The issues that will be discussed in the present response are (1) the propriety of using statistics in psychological research, (2) the formal structure of scientific investigation versus the sociology of science, (3) the differences between substantive and statistical hypotheses, (4) the validity of the hypothetico-deductive framework, and (5) some reservations about effect size, statistical power, meta-analysis, and Bayesian statistics.

R2. The historical perspective

The NHSTP defence is a rationalization of cognitive psychologists' modus operandi, namely, conducting theory corroboration experiments in Popper's (1968x; 1968b) "conjectures and refutations" framework. The outcome of NHSTP is used to start the chain of syllogistic arguments that leads to the theoretical conclusion. The issue is whether or not it is wrong from the historical perspective.

R2.1. Neyman and Pearson and the inverse probability.

Reading too much into a statement made by Neyman and Pearson (1928), I suggested that they subscribed to using the inverse probability. This was a mistake (Gregson, Krueger, Kyburg, Mayo, Poitevineau & Lecoutre).

R2.2. Statistics and nomothetic research. Statistics is used when the concern is about

what can be said about a well-defined group of individuals (i.e., nomothetic) rather than of individuals as unique beings (i.e., idiographic). Stam & Pasay as well as Verplanck raise the possibility that the NHSTP defence perpetuates a historical error, namely, the error psychologists made when they were diverted from doing idiographic research as a result of using statistics. However, there are qualities that are found in all members of' the group. Statistics is used to describe how these properties are distributed among the members of the group. For example, the mean of the group is sensitive to the magnitude of individual scores. To use the mean to represent the group is to describe how the individuals are distributed along the dimension in question, not to suggest that individual differences are not important. Statistics is used in nomothetic research to ascertain what is true of the group, despite individual differences.

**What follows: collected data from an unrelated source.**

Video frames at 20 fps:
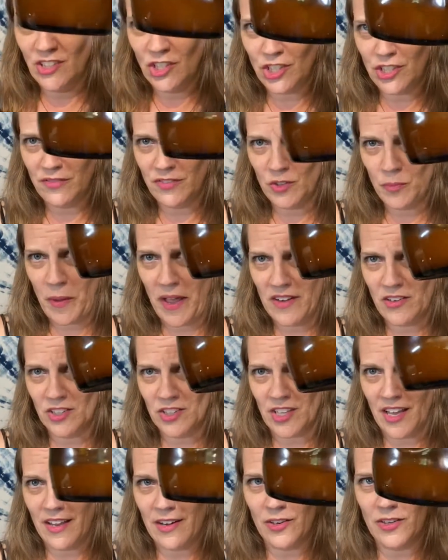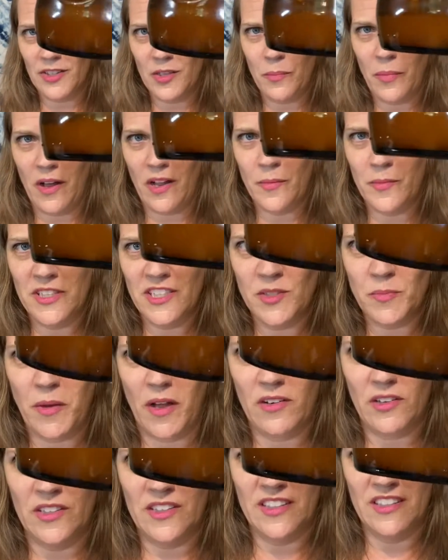of spider cider in the bottom of this
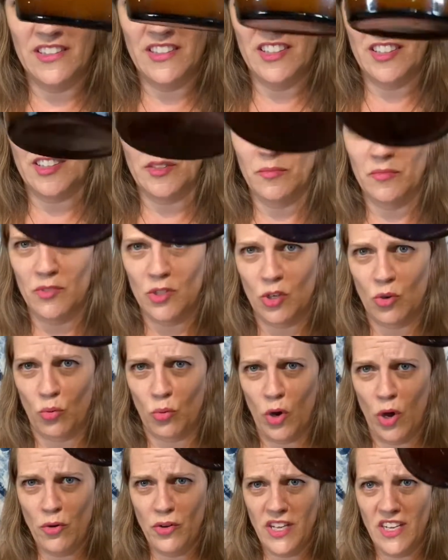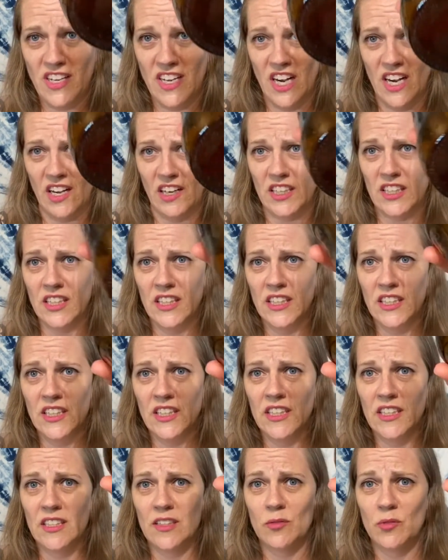bottle. And there is some grody gunk,
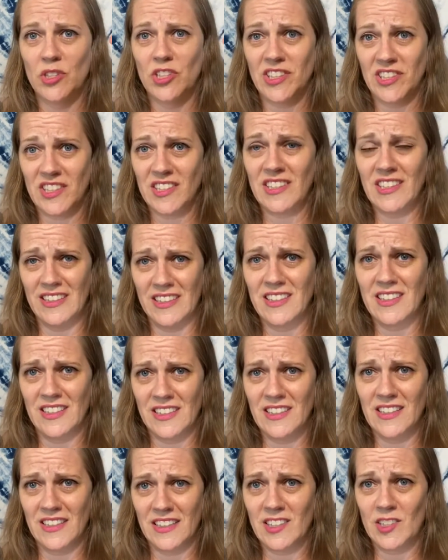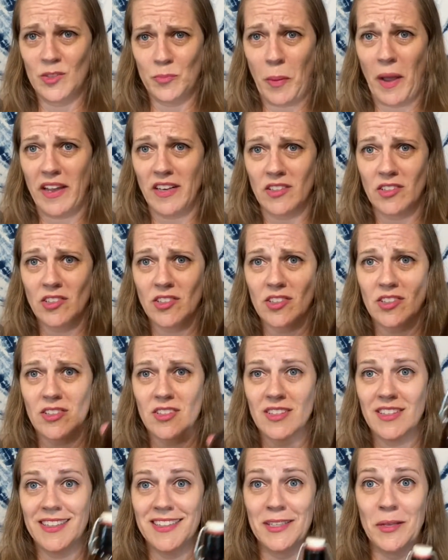which is spiders
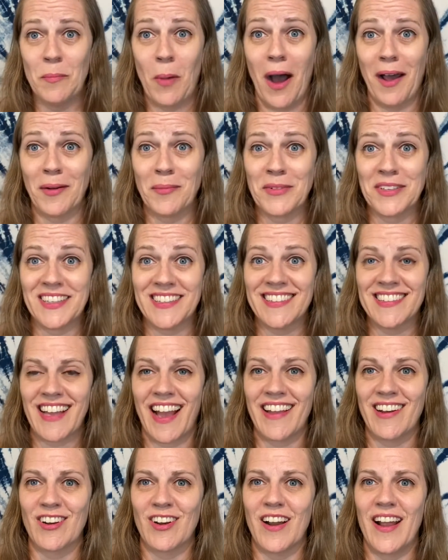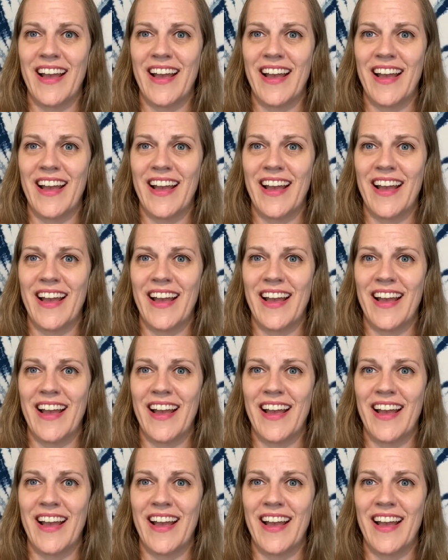in the bottom of this cider.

The uniqueness of X is described in terms of how X differs from others in terms of demeanor, dress code, tastes, social skills, and the like. This description is meaningful only when there is information about the demeanor, dress code, tastes, social skills, and the like, common to the group. That is to say, statements in idiographic research are meaningful only against the backdrop of nomothetic research.

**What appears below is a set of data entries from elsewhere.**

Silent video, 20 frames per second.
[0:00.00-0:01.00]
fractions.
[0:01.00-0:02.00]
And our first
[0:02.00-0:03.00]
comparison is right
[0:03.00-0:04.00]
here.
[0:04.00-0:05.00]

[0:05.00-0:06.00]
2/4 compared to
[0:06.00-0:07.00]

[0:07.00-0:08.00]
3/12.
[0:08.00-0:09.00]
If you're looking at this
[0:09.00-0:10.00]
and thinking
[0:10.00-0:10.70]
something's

There is another reason why using statistics is not incompatible with idiographic research. Suppose that it is necessary to ascertain individual X's memory capacity. Not only is X different from other individuals, there are also intra-individual differences in different situations or on different occasions. It is legitimate to ask what X is really like, despite such intra-individual differences. Statistics (particularly NHSTP) can, and should, be used for such a purpose.

R2.3. The hybrid nature of NHSTP. The hybrid NHSTP is faithful to neither the

Fisherian account nor that of Neyman and Pearson (Gigerenzer 1993). For example, from Neyman and Pearson's approach is adopted the practice of fixing the critical associated probability (p) before data collection and of making a binary decision about H0. The features from Neyman and Pearson render NHSTP rigid and mechanical. From Fisher what is adopted is his appeal to only one numerically nonspecific H1 as a complement of H0. To critics, this Fisherian feature is responsible for discouraging numerically specific hypotheses in psychology when NHSTP is used. Hence, using NHSTP impedes theory development (Gigerenzer) and prevents researchers from engaging in two types of "statistical thinking."

The "rigid" and "mechanical" characterizations of NHSTP are correct. Nonetheless, "strict" is a better characterization than "rigid." The rigidity is necessary for inter-researcher agreement. The issue is really not that the decision is rigid, but whether it is well defined and appropriate. The meaning of the associated probability, p, of the test statistic is well defined in terms of the sampling distribution in question. It is appropriate as an index of the decision maker's strictness.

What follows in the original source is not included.